*RECORDED DATA:*

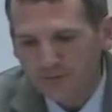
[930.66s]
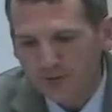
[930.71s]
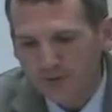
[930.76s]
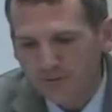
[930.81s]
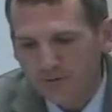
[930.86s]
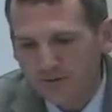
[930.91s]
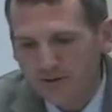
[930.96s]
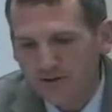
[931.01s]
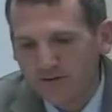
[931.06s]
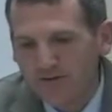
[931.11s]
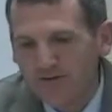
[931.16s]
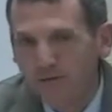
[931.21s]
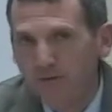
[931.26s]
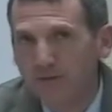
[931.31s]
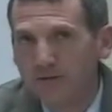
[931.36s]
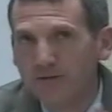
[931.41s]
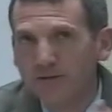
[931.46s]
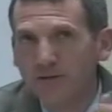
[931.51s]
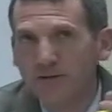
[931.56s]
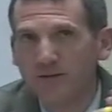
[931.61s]
director of
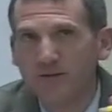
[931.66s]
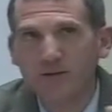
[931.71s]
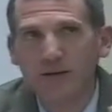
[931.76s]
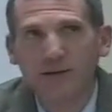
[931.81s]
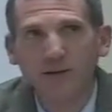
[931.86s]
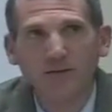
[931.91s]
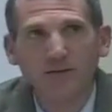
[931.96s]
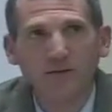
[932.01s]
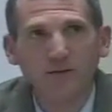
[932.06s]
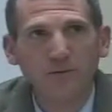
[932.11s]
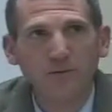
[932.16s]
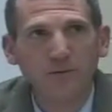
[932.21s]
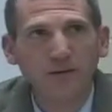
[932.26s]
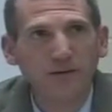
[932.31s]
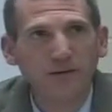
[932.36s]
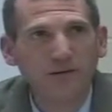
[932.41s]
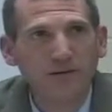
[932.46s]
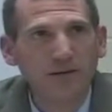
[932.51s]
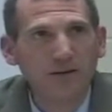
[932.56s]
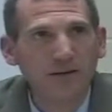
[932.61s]
special education as well
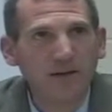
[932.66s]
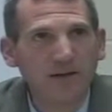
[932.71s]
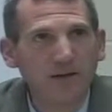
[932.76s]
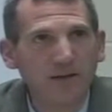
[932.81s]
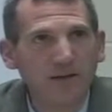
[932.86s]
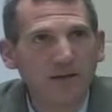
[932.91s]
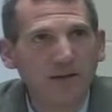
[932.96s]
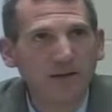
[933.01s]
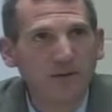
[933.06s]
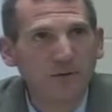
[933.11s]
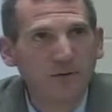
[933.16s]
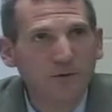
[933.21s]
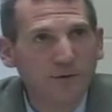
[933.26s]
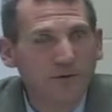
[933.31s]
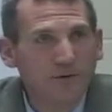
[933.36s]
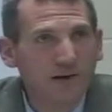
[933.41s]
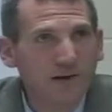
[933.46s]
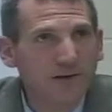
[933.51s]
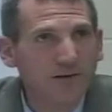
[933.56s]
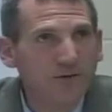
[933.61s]
as the um,
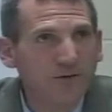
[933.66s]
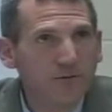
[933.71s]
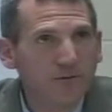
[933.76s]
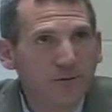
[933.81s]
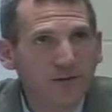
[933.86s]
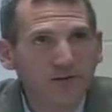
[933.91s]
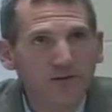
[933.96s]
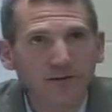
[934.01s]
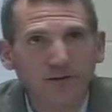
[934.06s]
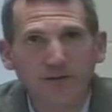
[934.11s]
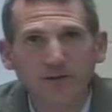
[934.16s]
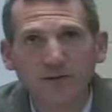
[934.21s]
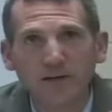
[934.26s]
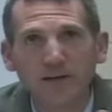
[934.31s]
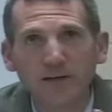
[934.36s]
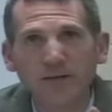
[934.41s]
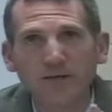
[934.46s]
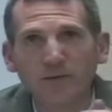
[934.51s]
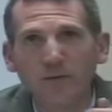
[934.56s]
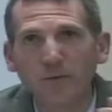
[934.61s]
supervisor of special
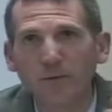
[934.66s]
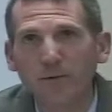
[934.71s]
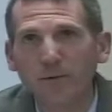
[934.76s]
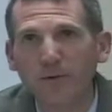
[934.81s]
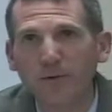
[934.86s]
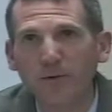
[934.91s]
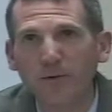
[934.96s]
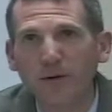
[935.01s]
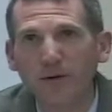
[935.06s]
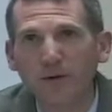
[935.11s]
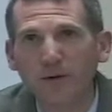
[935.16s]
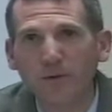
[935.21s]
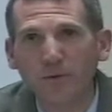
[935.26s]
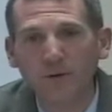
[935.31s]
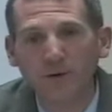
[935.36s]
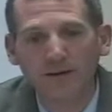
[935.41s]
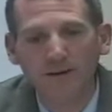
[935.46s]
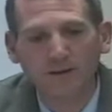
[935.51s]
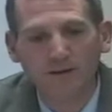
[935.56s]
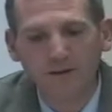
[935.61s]
education will be working
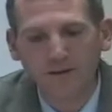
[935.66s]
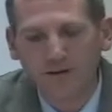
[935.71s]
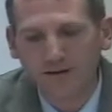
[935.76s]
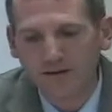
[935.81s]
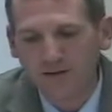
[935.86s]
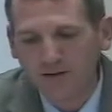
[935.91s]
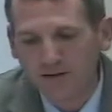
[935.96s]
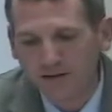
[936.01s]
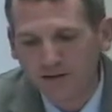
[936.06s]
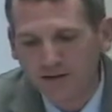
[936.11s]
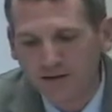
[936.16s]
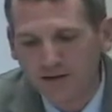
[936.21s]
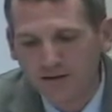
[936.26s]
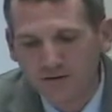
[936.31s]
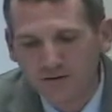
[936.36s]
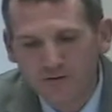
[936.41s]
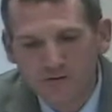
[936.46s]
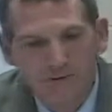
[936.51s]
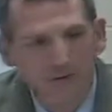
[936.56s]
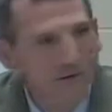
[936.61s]
with the
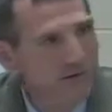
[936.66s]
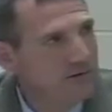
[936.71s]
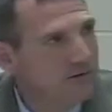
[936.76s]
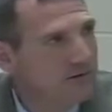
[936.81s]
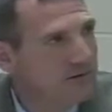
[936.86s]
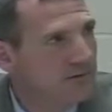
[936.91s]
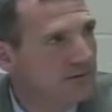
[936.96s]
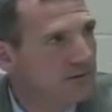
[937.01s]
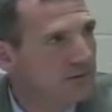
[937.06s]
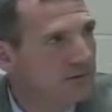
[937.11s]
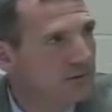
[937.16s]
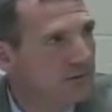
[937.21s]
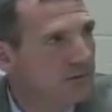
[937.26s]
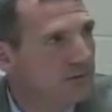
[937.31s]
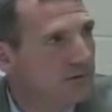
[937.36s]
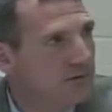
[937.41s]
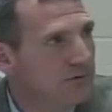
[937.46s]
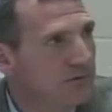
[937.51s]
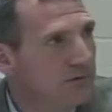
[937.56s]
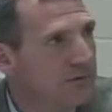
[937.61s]
teacher leaders in the
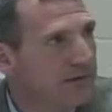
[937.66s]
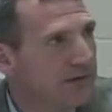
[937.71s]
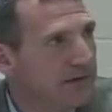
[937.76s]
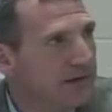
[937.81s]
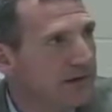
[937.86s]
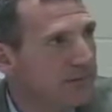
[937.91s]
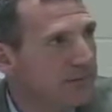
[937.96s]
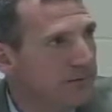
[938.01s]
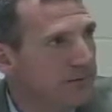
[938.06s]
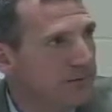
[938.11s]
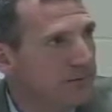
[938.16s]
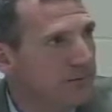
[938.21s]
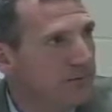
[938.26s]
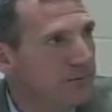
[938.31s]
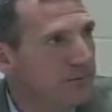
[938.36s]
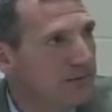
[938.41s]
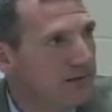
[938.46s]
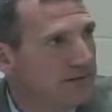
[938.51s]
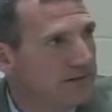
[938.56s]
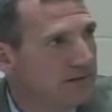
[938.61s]
schools to pick up those
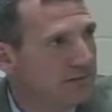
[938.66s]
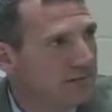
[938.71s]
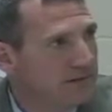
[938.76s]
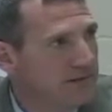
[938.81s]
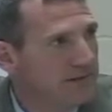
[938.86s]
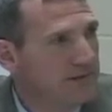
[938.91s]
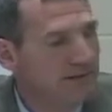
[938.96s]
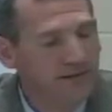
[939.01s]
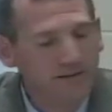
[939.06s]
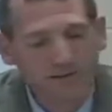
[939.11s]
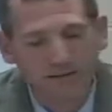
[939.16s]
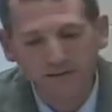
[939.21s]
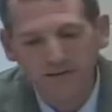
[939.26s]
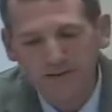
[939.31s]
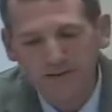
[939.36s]
responsibilities.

*WORK INSTRUCTION:*
Nothing but the records, repeated exactly and stripped of pictures, should appear in the answer.

*FINAL ANSWER:*
[930.66s]
[930.71s]
[930.76s]
[930.81s]
[930.86s]
[930.91s]
[930.96s]
[931.01s]
[931.06s]
[931.11s]
[931.16s]
[931.21s]
[931.26s]
[931.31s]
[931.36s]
[931.41s]
[931.46s]
[931.51s]
[931.56s]
[931.61s]
director of
[931.66s]
[931.71s]
[931.76s]
[931.81s]
[931.86s]
[931.91s]
[931.96s]
[932.01s]
[932.06s]
[932.11s]
[932.16s]
[932.21s]
[932.26s]
[932.31s]
[932.36s]
[932.41s]
[932.46s]
[932.51s]
[932.56s]
[932.61s]
special education as well
[932.66s]
[932.71s]
[932.76s]
[932.81s]
[932.86s]
[932.91s]
[932.96s]
[933.01s]
[933.06s]
[933.11s]
[933.16s]
[933.21s]
[933.26s]
[933.31s]
[933.36s]
[933.41s]
[933.46s]
[933.51s]
[933.56s]
[933.61s]
as the um,
[933.66s]
[933.71s]
[933.76s]
[933.81s]
[933.86s]
[933.91s]
[933.96s]
[934.01s]
[934.06s]
[934.11s]
[934.16s]
[934.21s]
[934.26s]
[934.31s]
[934.36s]
[934.41s]
[934.46s]
[934.51s]
[934.56s]
[934.61s]
supervisor of special
[934.66s]
[934.71s]
[934.76s]
[934.81s]
[934.86s]
[934.91s]
[934.96s]
[935.01s]
[935.06s]
[935.11s]
[935.16s]
[935.21s]
[935.26s]
[935.31s]
[935.36s]
[935.41s]
[935.46s]
[935.51s]
[935.56s]
[935.61s]
education will be working
[935.66s]
[935.71s]
[935.76s]
[935.81s]
[935.86s]
[935.91s]
[935.96s]
[936.01s]
[936.06s]
[936.11s]
[936.16s]
[936.21s]
[936.26s]
[936.31s]
[936.36s]
[936.41s]
[936.46s]
[936.51s]
[936.56s]
[936.61s]
with the
[936.66s]
[936.71s]
[936.76s]
[936.81s]
[936.86s]
[936.91s]
[936.96s]
[937.01s]
[937.06s]
[937.11s]
[937.16s]
[937.21s]
[937.26s]
[937.31s]
[937.36s]
[937.41s]
[937.46s]
[937.51s]
[937.56s]
[937.61s]
teacher leaders in the
[937.66s]
[937.71s]
[937.76s]
[937.81s]
[937.86s]
[937.91s]
[937.96s]
[938.01s]
[938.06s]
[938.11s]
[938.16s]
[938.21s]
[938.26s]
[938.31s]
[938.36s]
[938.41s]
[938.46s]
[938.51s]
[938.56s]
[938.61s]
schools to pick up those
[938.66s]
[938.71s]
[938.76s]
[938.81s]
[938.86s]
[938.91s]
[938.96s]
[939.01s]
[939.06s]
[939.11s]
[939.16s]
[939.21s]
[939.26s]
[939.31s]
[939.36s]
responsibilities.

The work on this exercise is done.